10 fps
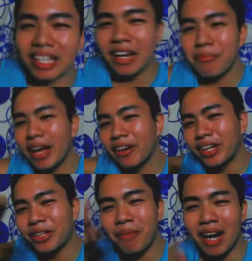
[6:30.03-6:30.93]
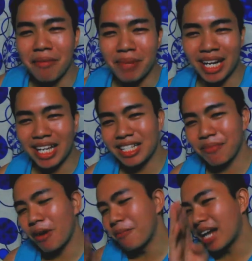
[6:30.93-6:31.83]
ngayon pero ito pala may naisip
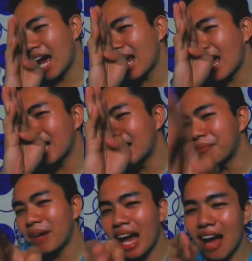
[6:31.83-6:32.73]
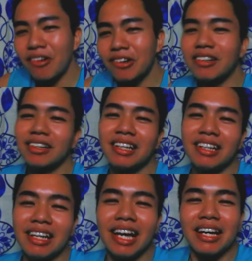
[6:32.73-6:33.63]
ako. May naalala lang pala ako.
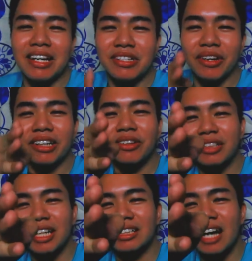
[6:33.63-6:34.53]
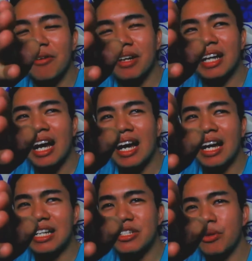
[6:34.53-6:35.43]
So itong tinatawag na
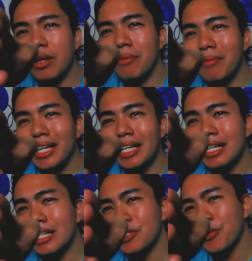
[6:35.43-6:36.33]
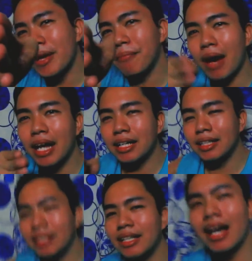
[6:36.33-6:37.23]
screaming sway pan
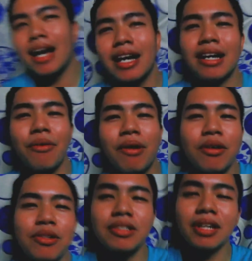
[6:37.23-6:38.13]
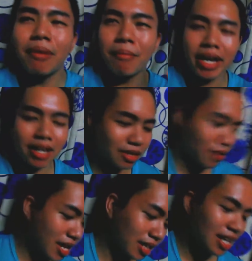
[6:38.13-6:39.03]
na ewan ko nagba-viral daw
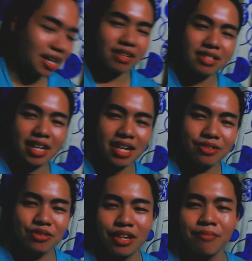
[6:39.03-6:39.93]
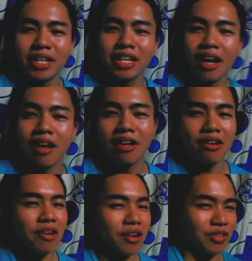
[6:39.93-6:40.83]
yata ngayon sa social media.
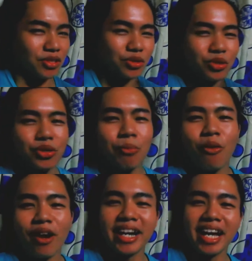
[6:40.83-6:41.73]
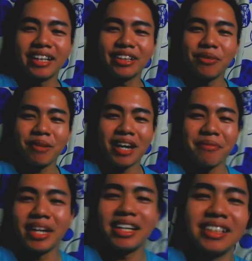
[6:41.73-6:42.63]
So susubukan natin to mga
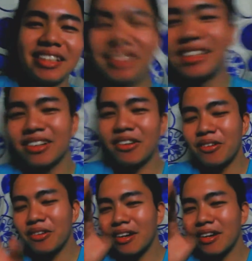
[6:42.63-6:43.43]
men kung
━━━━━━━━
• **ASSIGNED TASK**: Please, without any pictures, print each entry exactly.

• **THE COMPLETED TASK**:
10 fps
[6:30.03-6:30.93]
[6:30.93-6:31.83]
ngayon pero ito pala may naisip
[6:31.83-6:32.73]
[6:32.73-6:33.63]
ako. May naalala lang pala ako.
[6:33.63-6:34.53]
[6:34.53-6:35.43]
So itong tinatawag na
[6:35.43-6:36.33]
[6:36.33-6:37.23]
screaming sway pan
[6:37.23-6:38.13]
[6:38.13-6:39.03]
na ewan ko nagba-viral daw
[6:39.03-6:39.93]
[6:39.93-6:40.83]
yata ngayon sa social media.
[6:40.83-6:41.73]
[6:41.73-6:42.63]
So susubukan natin to mga
[6:42.63-6:43.43]
men kung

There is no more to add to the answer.